Single by Bo Diddley
- A-side: "Bo Diddley"
- Released: April 1955
- Recorded: Chicago, March 2, 1955
- Genre: Rhythm and blues; Chicago blues;
- Length: 2:05
- Label: Checker
- Songwriter: Ellas McDaniel a.k.a. Bo Diddley
- Producers: Leonard Chess; Phil Chess; Bo Diddley;

= I'm a Man (Bo Diddley song) =

Blues standard

"I'm a Man" is a rhythm and blues song written and recorded by Bo Diddley in 1955. Inspired by an earlier blues song, it was one of his first hits. "I'm a Man" has been recorded by a variety of artists, including the Yardbirds, who adapted it in an upbeat rock style.

==Bo Diddley song==
"I'm a Man" was one of the first songs Bo Diddley recorded for Checker Records. Unlike his self-titled "Bo Diddley" that was recorded the same day (March 2, 1955, in Chicago), "I'm a Man" does not use the Bo Diddley beat. Rather, it was inspired by Muddy Waters' 1954 song "Hoochie Coochie Man", written by Willie Dixon. After the release of "I'm a Man", Waters recorded an "answer song" in May 1955, titled "Mannish Boy", referring to Diddley's younger age.
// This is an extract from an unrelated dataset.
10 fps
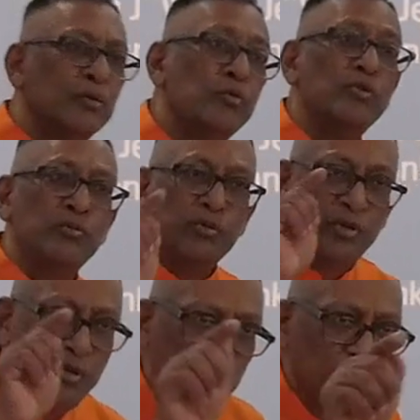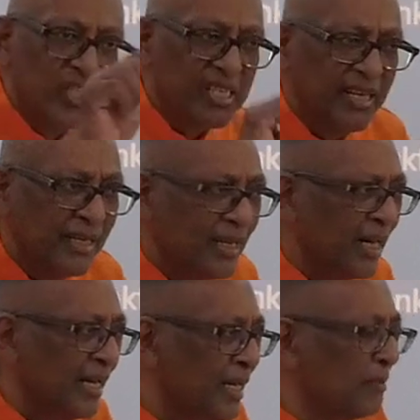who do you say
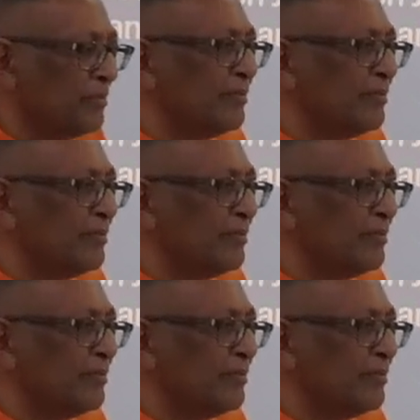I am?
In a Rolling Stone magazine interview, Diddley recounts that the song took a long time to record because of confusion regarding the timing of the "M ... A ... N" vocal chorus. There are conflicting accounts regarding the instrumental backing musicians for the song. Reissues of Diddley's first album, Bo Diddley, list them as Diddley on vocals and guitar, Frank Kirkland on drums, Jerome Green on maracas, Lester Davenport on harmonica, and either Otis Spann or Henry Gray on piano. However, the song has also been identified as Chicago harmonica player Billy Boy Arnold's first contribution to a Checker recording. Arnold later played harmonica on several Bo Diddley songs.

"I'm a Man" was released as the B-side of Bo Diddley's first single in April 1955. The single became a two-sided hit and reached number one on the Billboard R&B chart. The song is included on several of his compilation albums, including Bo Diddley (1958) and His Best (1997). He also recorded it with Muddy Waters and Little Walter for the 1967 Super Blues album.

The single was released in Canada on Reo 8022 in 1955.

==The Yardbirds versions==

The English rock band the Yardbirds recorded a live version of "I'm a Man" for their first UK album Five Live Yardbirds with Eric Clapton in 1964, that was later included on their second American album Having a Rave Up with The Yardbirds. In 1965 during their first American tour, the Yardbirds with Jeff Beck on guitar, recorded a studio version of "I'm a Man", that is also included on Having a Rave Up. Their versions feature their signature "rave-up" arrangement, when the beat shifts into double time and the instrumentation builds to a climax. Beck added a "scratch-picking" technique to produce a percussive effect during the song's instrumental section, which critic Cub Koda notes "provides the climax on the studio version of 'I'm a Man', perhaps the most famous Yardbirds rave-up of all".

The Yardbirds recorded the backing track at Chess Studios in Chicago on September 19, 1965. They overdubbed further elements on the 21st and 22nd at Columbia Studios in New York. On October 11, Epic Records released "I'm a Man" as a single in the US, with "Still I'm Sad" as the B-side. It peaked at number 17 on the Billboard Hot 100. In Canada, the single was released by Capitol and reached number 4 on the RPM singles chart. The song was included on their 1965 Epic Records album Having a Rave Up and was later released in the UK in 1976. Diddley praised their cover as "beautiful" and it has been called "a defining moment for the band".

In addition to the 1964 live version with Clapton, other live versions include those with Jeff Beck (1965 Yardbirds ...On Air, released 1991) and Jimmy Page (1968 Live Yardbirds: Featuring Jimmy Page, released 1971 and Yardbirds '68, released 2017).

==Recognition==
Bo Diddley's original "I'm a Man" is ranked number 369 on Rolling Stone magazine's list of "The 500 Greatest Songs of All Time". In 2012, the song along with the self-named A-side song "Bo Diddley" was added to the Library of Congress's National Recording Registry list of "culturally, historically, or aesthetically important" American sound recordings. In 2018, "I'm a Man" was inducted into the Blues Foundation Blues Hall of Fame as a "Classic of Blues Recording". In 2020, the 1955 recording of "I'm a Man" by Bo Diddley on Checker Records was inducted into the Grammy Hall of Fame.